Сквозь парусиновый полог в повозку проникал солнечный свет. Рид изумленно моргал. Неужели он проспал всю ночь? Он покосился на Честити, спавшую рядом, и тихо выругался. Синяк у нее на щеке потемнел, а на лбу образовалась шишка. После падения блузка и юбка девушки были грязными, а в огненно-рыжих кудряшках запутались листья. Он вспомнил, как испугался, когда она исчезла в темноте, и как обрадовался, найдя ее. Потом они вернулись в повозку, и он обнял Честити. Ему так не хотелось ее отпускать!
Веки девушки затрепетали, и Рид затаил дыхание. Она открыла глаза, ясные, незамутненные, и попыталась пошевелиться, но тут же застонала и схватилась за лоб.
— В чем дело, Честити?
— Голова болит.
Рид нахмурился. Он винил себя в случившемся.
— Прости меня, Честити. — Он попытался улыбнуться. — У тебя на лбу шишка, и, мне кажется, твоя голова пройдет не сразу.
Честити взглянула на солнечный свет, проникавший в повозку.
— Уже утро.
— Да.
— Ты сказал, что хочешь ехать ночью.
— Знаю.
Она судорожно вздохнула:
— Нам надо ехать.
— Нет, не сейчас. Сначала я должен кое-что тебе сказать.
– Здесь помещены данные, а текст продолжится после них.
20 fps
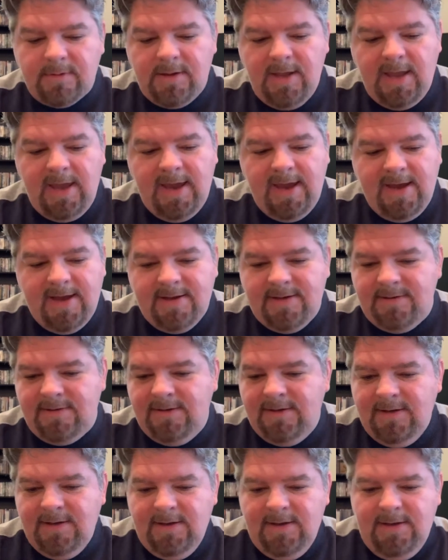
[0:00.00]
And
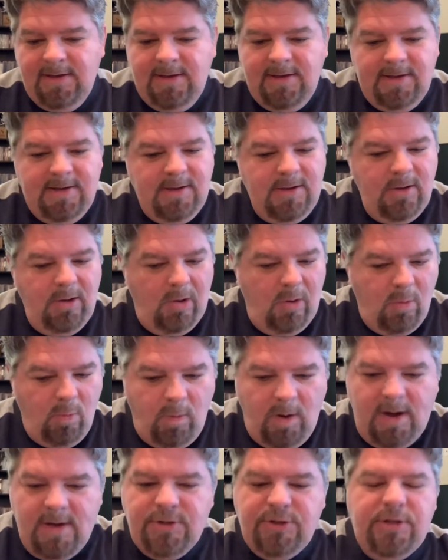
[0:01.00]

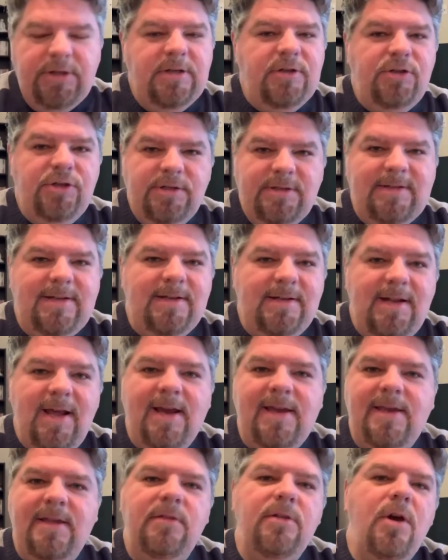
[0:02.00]
Washington just did
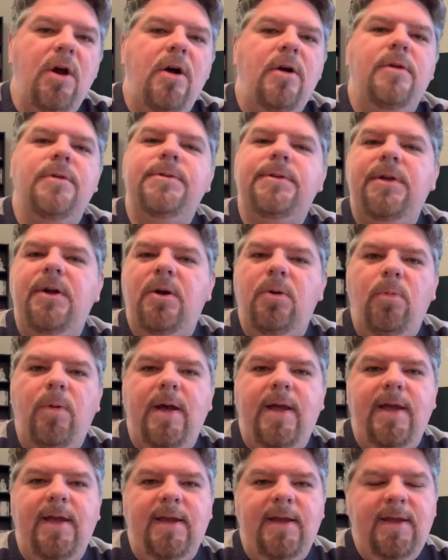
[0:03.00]
not get the calls their
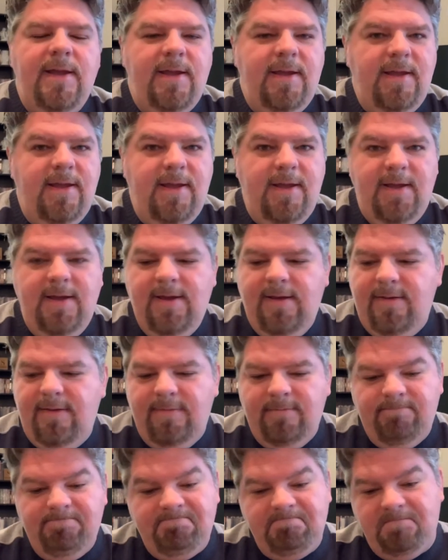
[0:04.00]
way.
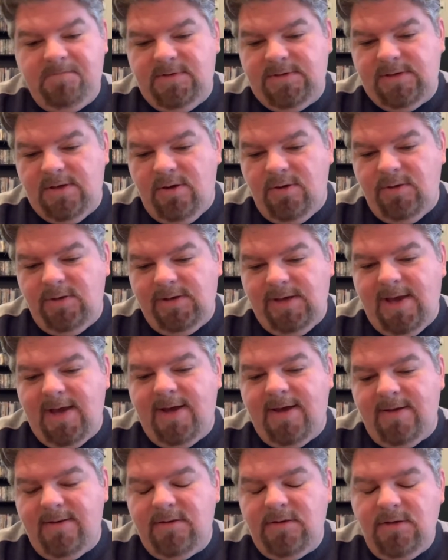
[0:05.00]
And so,
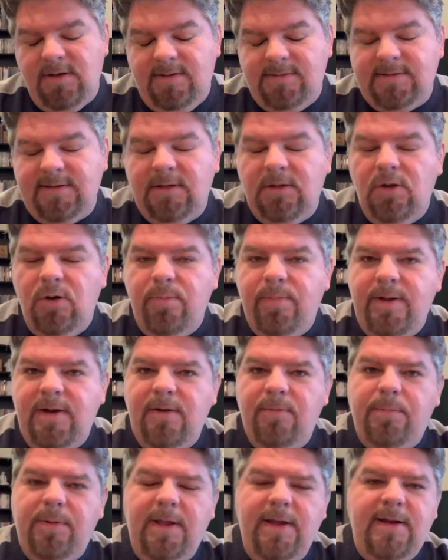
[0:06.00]
yeah, it's a little bit
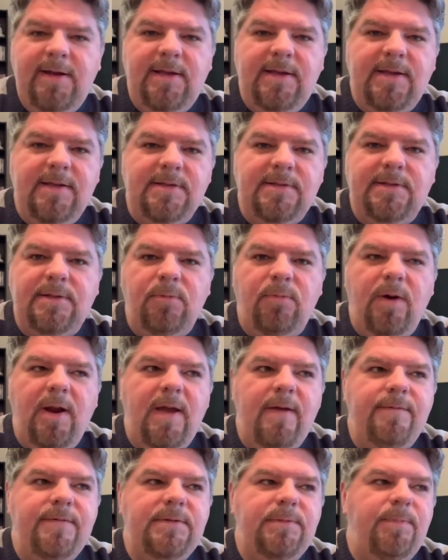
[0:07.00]
of playing against the
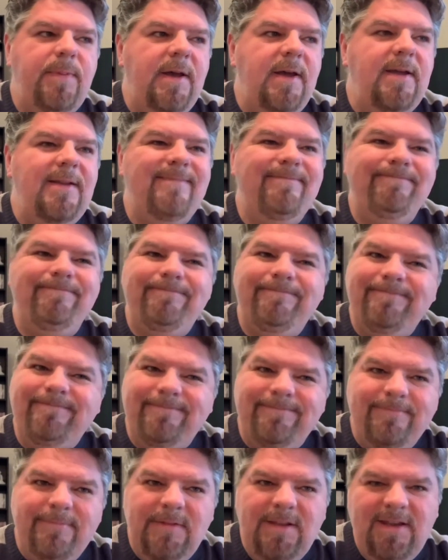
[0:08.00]
refs, but
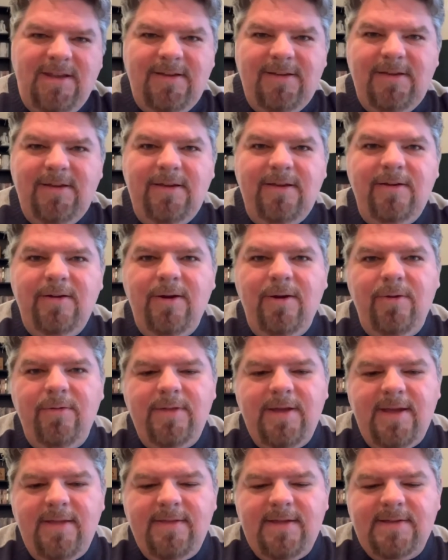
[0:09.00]
you know,
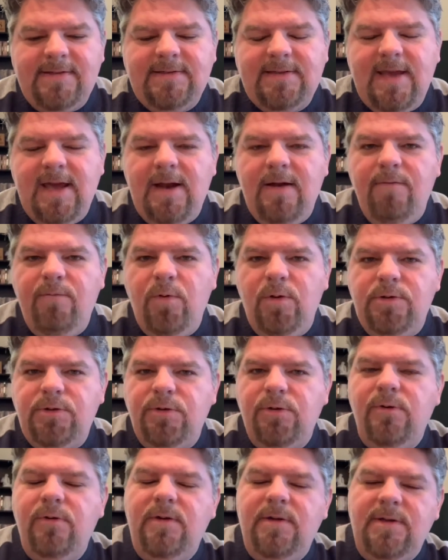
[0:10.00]
that's kind of what
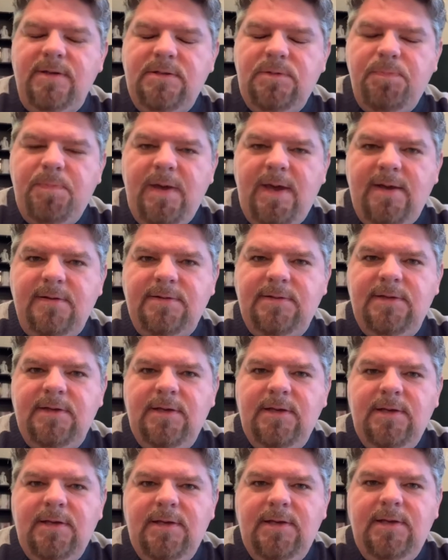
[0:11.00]
you're going to expect
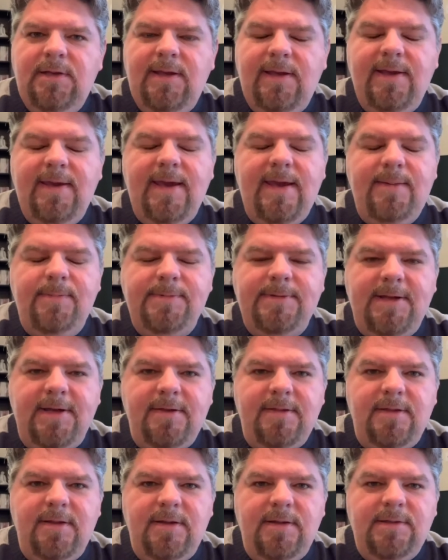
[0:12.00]
in games
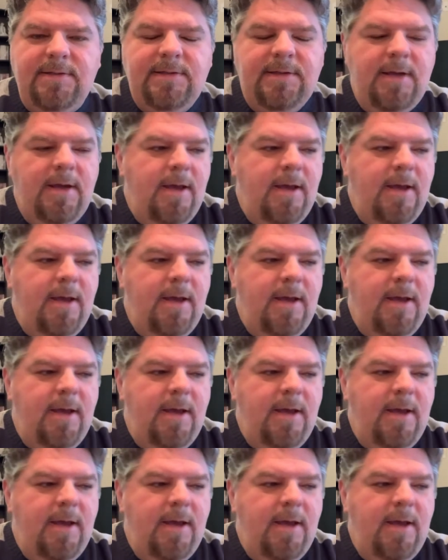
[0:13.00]
like this.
Вдруг, растерявшись, Рид замолчал. Он все сказал ей вчера вечером, но в ее глазах осталась тень сомнения. Это нельзя было так оставлять.
Сердце отчаянно колотилось в груди, а горло сдавило от волнения. Ему было трудно говорить.
— Я не хотел тебя обманывать, Честити, но так получилось, и теперь ты не знаешь, можно ли мне доверять. Наверное, я заслужил это. Но я даю слово, что больше никогда не буду лгать тебе, как бы горька ни была правда. И часть этой правды состоит в том, что нам надо как можно скорее добраться до миссии.
— Это очень далеко?
— Не думаю. Мы должны приехать туда к вечеру.
— А что ты будешь делать потом?
— Убедившись, что ты в безопасности, я вернусь за Морганом.
— Нет, тебе нельзя сюда возвращаться! — Честити вскинула голову, сморщившись от боли, — Их много, а ты один!
— Послушай меня, Честити. — Риду понадобилась немалая сила воли, чтобы произнести: — Я не в силах изменить прошлое. Именно оно привело меня сюда. — Он перешел на шепот. — Если бы я только мог его изменить! Единственное, что я бы оставил, — это любовь к тебе.
— Рид…
Он приподнялся, встал рядом с ней на колени и поправил одеяло у нее на груди.